→ Action item
Write the entries out again exactly; any picture among them gets left out.

→ Data extracts
*** Block opens ***

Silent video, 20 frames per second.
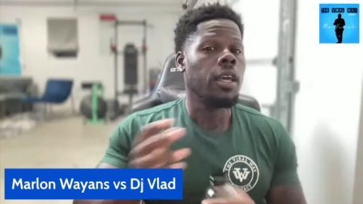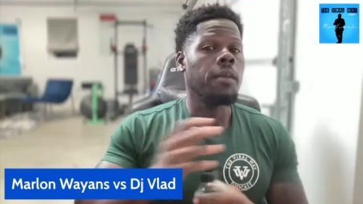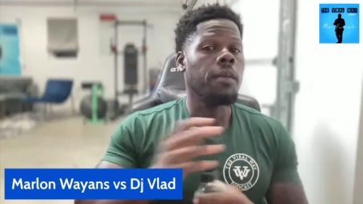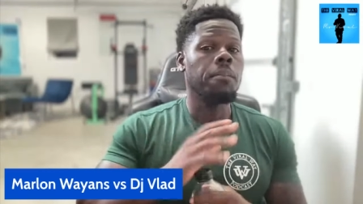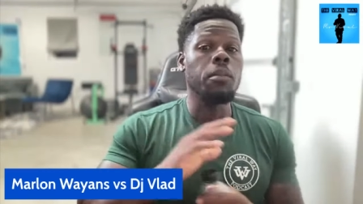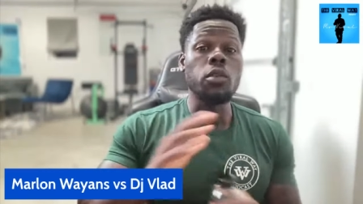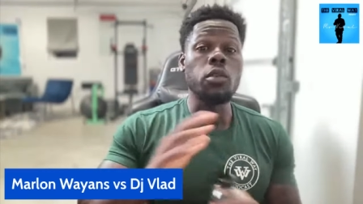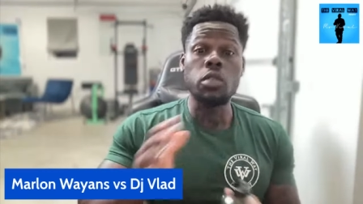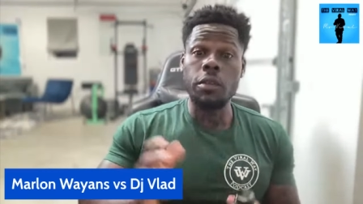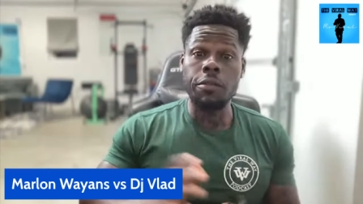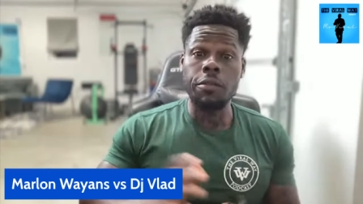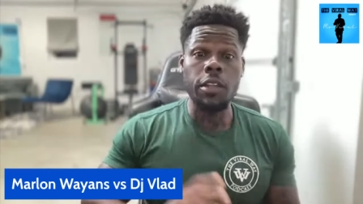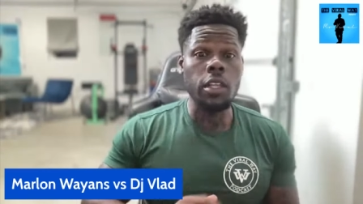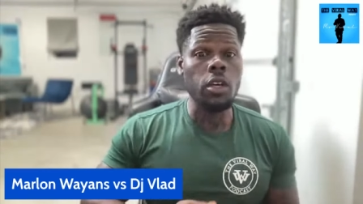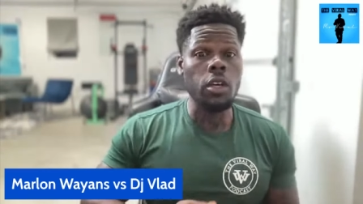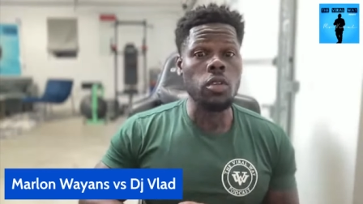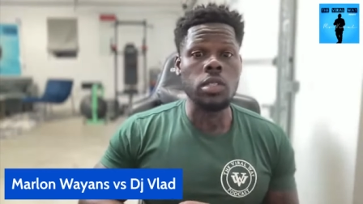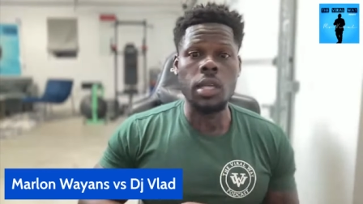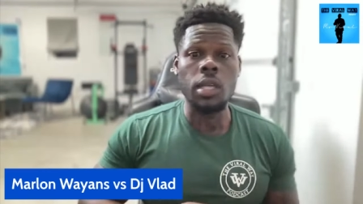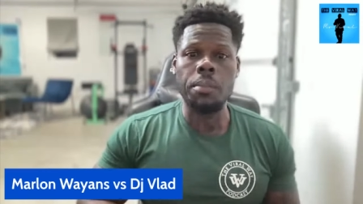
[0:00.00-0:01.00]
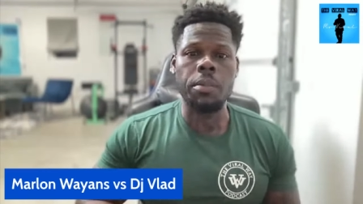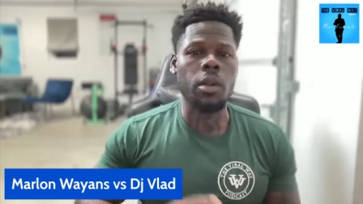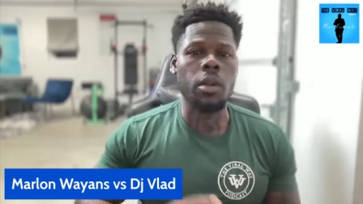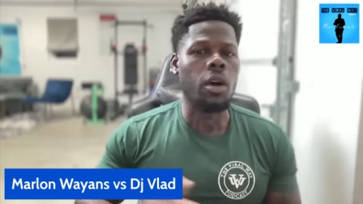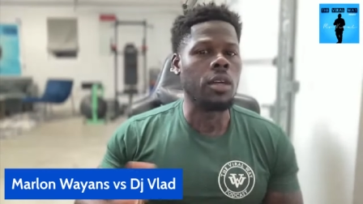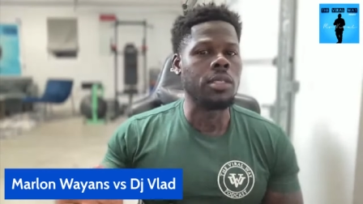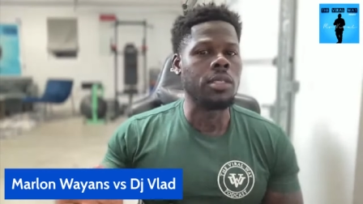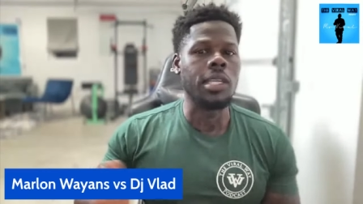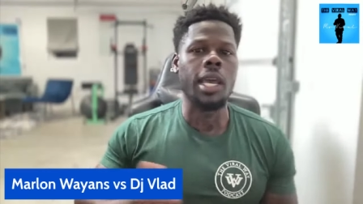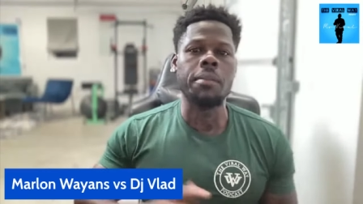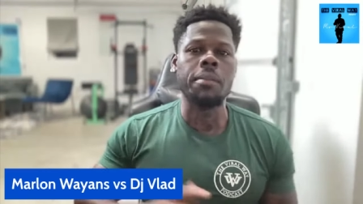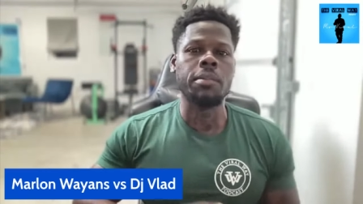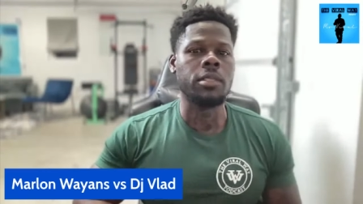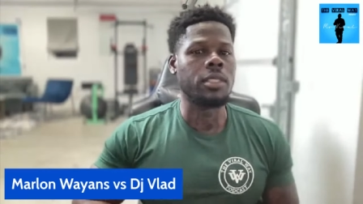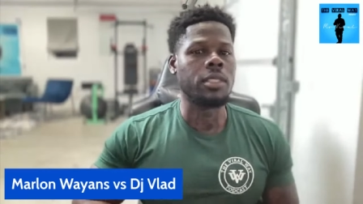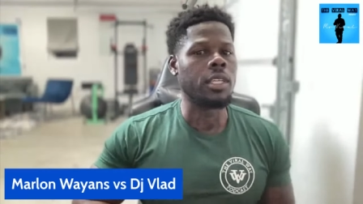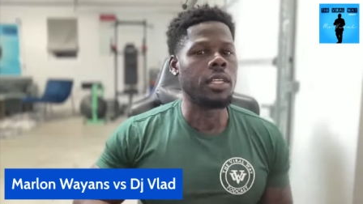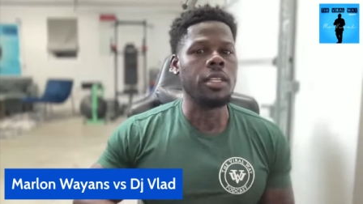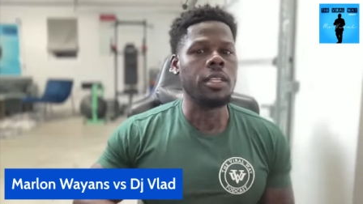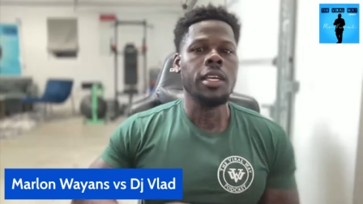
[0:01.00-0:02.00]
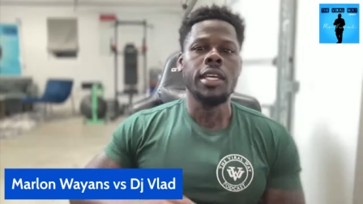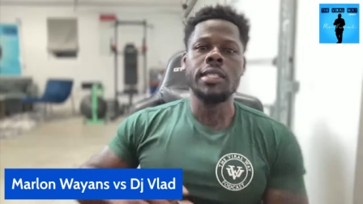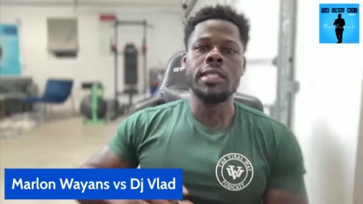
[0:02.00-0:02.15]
music videos up and all type of shit,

*** Block closes ***

→ Answer to this problem
Silent video, 20 frames per second.
[0:00.00-0:01.00]
[0:01.00-0:02.00]
[0:02.00-0:02.15]
music videos up and all type of shit,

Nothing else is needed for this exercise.